Gießen – die Friedenslilie zeigt, was sie braucht
Ein praktischer Vorteil der Friedenslilie: Sie lässt die Blätter hängen, wenn sie Wasser braucht, und erholt sich nach dem Gießen schnell wieder. Gießen Sie mit zimmerwarmem, kalkarmem Wasser, sobald die oberste Erdschicht angetrocknet ist. Die Erde sollte gleichmäßig feucht, aber nicht nass sein. Staunässe vermeiden Sie mit einem Übertopf mit integriertem Bewässerungssystem.
Düngung für üppige Blüten
Von März bis September düngen Sie alle zwei Wochen mit einem flüssigen Grünpflanzendünger in halber Konzentration. Für eine reiche Blüte können Sie in dieser Zeit auch einen speziellen Blühpflanzendünger verwenden. Im Winter ist keine Düngung nötig.
Blüte und Blütenförderung
Die weißen „Blüten“ sind eigentlich Hochblätter (Spatha), die den eigentlichen Blütenkolben umgeben. Die Hauptblütezeit ist von Mai bis September. Um die Blütenbildung anzuregen, geben Sie der Pflanze im Winter eine Ruhephase bei etwa 16 bis 18 Grad mit weniger Wasser. Ein Phosphor-betonter Dünger im Frühjahr unterstützt die Knospenbildung.
Umtopfen und Erde
Topfen Sie Ihre Friedenslilie alle zwei Jahre im Frühjahr um. Verwenden Sie hochwertige, lockere Blumenerde mit guter Drainage. Der neue Topf sollte nur 2-3 cm größer im Durchmesser sein. Eine Schicht Blähton am Topfboden verhindert Staunässe. Hochwertige torffreie Zimmerpflanzenerde eignet sich hervorragend.
Blattpflege
Die großen Blätter der Friedenslilie sammeln Staub, der die Photosynthese beeinträchtigt. Wischen Sie die Blätter alle zwei Wochen mit einem feuchten, weichen Tuch ab.
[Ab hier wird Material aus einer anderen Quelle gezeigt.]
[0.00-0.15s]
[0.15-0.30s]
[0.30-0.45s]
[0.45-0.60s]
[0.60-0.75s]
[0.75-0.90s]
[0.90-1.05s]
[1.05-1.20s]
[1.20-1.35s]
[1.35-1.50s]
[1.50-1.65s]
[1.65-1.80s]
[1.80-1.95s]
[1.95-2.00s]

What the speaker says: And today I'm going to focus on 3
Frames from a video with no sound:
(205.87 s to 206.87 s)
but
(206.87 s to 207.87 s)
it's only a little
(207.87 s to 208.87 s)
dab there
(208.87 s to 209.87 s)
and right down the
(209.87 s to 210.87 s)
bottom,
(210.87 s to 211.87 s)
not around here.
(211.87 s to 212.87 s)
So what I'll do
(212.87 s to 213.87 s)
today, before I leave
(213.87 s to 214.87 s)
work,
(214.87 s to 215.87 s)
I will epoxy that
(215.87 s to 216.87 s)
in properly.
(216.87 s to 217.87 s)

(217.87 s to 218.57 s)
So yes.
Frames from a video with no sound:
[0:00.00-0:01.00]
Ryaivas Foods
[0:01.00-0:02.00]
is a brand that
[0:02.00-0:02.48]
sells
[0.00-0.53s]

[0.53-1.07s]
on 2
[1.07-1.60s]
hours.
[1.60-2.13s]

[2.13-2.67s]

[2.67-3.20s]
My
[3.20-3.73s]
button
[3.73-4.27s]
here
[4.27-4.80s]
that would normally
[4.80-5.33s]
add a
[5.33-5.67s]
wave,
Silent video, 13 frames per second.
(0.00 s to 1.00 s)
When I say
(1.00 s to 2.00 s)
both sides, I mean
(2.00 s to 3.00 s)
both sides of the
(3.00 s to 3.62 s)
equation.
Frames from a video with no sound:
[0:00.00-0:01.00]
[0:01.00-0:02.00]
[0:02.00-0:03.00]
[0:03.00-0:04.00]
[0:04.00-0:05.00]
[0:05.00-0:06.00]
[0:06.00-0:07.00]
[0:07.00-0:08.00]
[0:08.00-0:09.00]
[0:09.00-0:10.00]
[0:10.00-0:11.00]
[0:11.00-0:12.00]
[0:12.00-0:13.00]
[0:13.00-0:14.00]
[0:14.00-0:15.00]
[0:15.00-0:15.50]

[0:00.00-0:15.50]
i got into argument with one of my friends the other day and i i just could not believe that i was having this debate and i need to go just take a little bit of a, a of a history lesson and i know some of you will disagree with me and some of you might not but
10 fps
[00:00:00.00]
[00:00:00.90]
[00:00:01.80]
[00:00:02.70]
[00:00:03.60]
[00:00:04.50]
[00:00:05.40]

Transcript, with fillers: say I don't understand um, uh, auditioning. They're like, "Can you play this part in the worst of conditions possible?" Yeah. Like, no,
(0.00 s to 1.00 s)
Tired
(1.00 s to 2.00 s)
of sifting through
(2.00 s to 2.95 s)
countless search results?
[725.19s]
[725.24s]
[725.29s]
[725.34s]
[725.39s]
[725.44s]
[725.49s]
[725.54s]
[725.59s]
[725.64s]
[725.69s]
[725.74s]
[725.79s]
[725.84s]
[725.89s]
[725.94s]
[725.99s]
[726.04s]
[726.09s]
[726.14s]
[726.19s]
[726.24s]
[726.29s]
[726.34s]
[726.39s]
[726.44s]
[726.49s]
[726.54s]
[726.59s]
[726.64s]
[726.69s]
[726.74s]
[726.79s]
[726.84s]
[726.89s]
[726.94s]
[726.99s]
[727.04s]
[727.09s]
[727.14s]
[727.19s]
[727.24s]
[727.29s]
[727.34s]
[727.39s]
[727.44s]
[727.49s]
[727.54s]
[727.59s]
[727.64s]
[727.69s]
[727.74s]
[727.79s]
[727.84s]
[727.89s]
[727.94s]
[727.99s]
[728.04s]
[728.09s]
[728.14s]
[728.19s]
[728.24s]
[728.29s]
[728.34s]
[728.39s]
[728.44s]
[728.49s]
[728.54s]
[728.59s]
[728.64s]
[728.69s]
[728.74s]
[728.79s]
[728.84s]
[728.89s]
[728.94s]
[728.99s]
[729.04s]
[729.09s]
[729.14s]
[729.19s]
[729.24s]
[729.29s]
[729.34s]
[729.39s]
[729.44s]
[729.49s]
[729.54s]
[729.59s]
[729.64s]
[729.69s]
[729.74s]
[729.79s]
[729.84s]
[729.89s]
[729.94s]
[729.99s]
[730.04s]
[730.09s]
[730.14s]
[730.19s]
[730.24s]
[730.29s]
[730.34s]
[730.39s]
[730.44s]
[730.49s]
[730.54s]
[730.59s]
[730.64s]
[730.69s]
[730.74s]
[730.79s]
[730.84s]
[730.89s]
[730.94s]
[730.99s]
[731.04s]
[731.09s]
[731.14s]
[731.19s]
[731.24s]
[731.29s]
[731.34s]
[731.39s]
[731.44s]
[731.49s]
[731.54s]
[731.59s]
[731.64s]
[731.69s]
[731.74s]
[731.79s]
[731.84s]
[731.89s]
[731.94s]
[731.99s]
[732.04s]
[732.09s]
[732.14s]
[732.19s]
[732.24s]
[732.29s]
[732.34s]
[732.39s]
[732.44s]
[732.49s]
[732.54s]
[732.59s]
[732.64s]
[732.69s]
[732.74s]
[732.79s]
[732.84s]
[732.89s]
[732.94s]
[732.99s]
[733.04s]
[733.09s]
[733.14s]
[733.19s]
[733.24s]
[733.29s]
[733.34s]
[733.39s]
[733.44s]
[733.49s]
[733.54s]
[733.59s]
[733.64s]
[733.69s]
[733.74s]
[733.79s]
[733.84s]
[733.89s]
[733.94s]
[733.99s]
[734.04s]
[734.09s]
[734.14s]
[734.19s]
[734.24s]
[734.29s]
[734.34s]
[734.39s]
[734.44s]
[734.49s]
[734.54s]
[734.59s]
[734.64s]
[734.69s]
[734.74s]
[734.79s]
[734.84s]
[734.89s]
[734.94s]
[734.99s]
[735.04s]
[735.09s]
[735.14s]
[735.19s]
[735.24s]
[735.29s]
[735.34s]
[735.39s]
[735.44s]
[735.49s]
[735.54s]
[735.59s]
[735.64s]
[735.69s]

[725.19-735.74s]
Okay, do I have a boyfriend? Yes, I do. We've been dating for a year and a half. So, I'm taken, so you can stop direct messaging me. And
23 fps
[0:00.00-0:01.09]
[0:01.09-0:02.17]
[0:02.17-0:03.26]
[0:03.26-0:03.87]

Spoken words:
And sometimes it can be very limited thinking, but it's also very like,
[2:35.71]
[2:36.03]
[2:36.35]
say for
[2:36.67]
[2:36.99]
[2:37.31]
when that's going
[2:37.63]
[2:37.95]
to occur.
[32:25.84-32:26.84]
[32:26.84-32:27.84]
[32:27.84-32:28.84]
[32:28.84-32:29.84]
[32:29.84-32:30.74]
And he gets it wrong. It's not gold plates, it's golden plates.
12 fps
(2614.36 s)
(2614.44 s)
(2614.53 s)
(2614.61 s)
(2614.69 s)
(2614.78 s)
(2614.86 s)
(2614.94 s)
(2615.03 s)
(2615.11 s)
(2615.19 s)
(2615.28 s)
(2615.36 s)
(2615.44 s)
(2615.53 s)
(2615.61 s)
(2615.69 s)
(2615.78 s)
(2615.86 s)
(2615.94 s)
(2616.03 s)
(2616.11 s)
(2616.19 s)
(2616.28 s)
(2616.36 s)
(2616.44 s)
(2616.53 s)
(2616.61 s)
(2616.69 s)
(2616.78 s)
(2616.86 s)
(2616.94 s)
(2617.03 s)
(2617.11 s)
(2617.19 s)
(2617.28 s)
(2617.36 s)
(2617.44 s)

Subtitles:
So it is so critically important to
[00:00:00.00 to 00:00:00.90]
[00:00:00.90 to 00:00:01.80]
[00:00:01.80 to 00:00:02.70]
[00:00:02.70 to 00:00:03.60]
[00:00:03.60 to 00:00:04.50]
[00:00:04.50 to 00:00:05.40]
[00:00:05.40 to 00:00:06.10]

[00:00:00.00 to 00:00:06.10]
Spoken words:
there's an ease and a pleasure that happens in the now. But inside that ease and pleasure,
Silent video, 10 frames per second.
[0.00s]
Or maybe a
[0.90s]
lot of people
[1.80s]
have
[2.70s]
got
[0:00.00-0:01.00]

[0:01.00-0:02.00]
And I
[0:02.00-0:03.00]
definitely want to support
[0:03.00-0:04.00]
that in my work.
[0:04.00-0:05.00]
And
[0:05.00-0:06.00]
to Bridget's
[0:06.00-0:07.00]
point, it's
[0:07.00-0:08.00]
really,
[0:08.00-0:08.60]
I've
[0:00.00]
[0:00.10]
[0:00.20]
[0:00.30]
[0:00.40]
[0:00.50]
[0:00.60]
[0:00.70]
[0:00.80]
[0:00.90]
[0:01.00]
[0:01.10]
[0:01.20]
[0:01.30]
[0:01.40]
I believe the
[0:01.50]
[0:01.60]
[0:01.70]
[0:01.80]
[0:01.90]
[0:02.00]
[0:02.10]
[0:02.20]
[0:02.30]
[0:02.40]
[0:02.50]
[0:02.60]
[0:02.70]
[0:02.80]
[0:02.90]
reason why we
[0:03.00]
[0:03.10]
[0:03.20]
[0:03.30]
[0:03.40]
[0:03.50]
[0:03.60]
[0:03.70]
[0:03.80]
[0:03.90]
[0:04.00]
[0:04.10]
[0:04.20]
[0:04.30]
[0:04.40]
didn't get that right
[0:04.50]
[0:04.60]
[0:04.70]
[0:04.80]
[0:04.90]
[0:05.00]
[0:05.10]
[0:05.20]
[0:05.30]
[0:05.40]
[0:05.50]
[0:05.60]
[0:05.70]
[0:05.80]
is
Verwenden Sie kein Blattglanzspray – es verstopft die Spaltöffnungen.
Häufige Probleme
Braune Blattspitzen: Zu trockene Luft oder zu viel Dünger. Erhöhen Sie die Luftfeuchtigkeit und düngen Sie sparsamer.
Gelbe Blätter: Meist zu viel Wasser – lassen Sie die Erde zwischen den Gießvorgängen etwas antrocknen.
Keine Blüten: Zu wenig Licht oder fehlende Ruhephase im Winter.
Vermehrung durch Teilung
Die Friedenslilie lässt sich einfach durch Teilung vermehren. Beim Umtopfen trennen Sie vorsichtig Seitentriebe mit mindestens drei Blättern und eigenen Wurzeln ab und pflanzen sie in separate Töpfe. Die beste Zeit dafür ist das Frühjahr.
Ist die Friedenslilie giftig?
Ja, Spathiphyllum enthält Calciumoxalat-Kristalle und ist für Menschen und Haustiere giftig. Stellen Sie die Pflanze außer Reichweite von Kindern und Haustieren auf und waschen Sie nach der Berührung die Hände.
Fazit
Die Friedenslilie ist eine ideale Pflanze für Einsteiger und alle, die eine pflegeleichte, blühende und luftreinigende Zimmerpflanze suchen. Sie signalisiert zuverlässig, wenn sie Wasser braucht, und dankt gute Pflege mit monatelanger Blüte.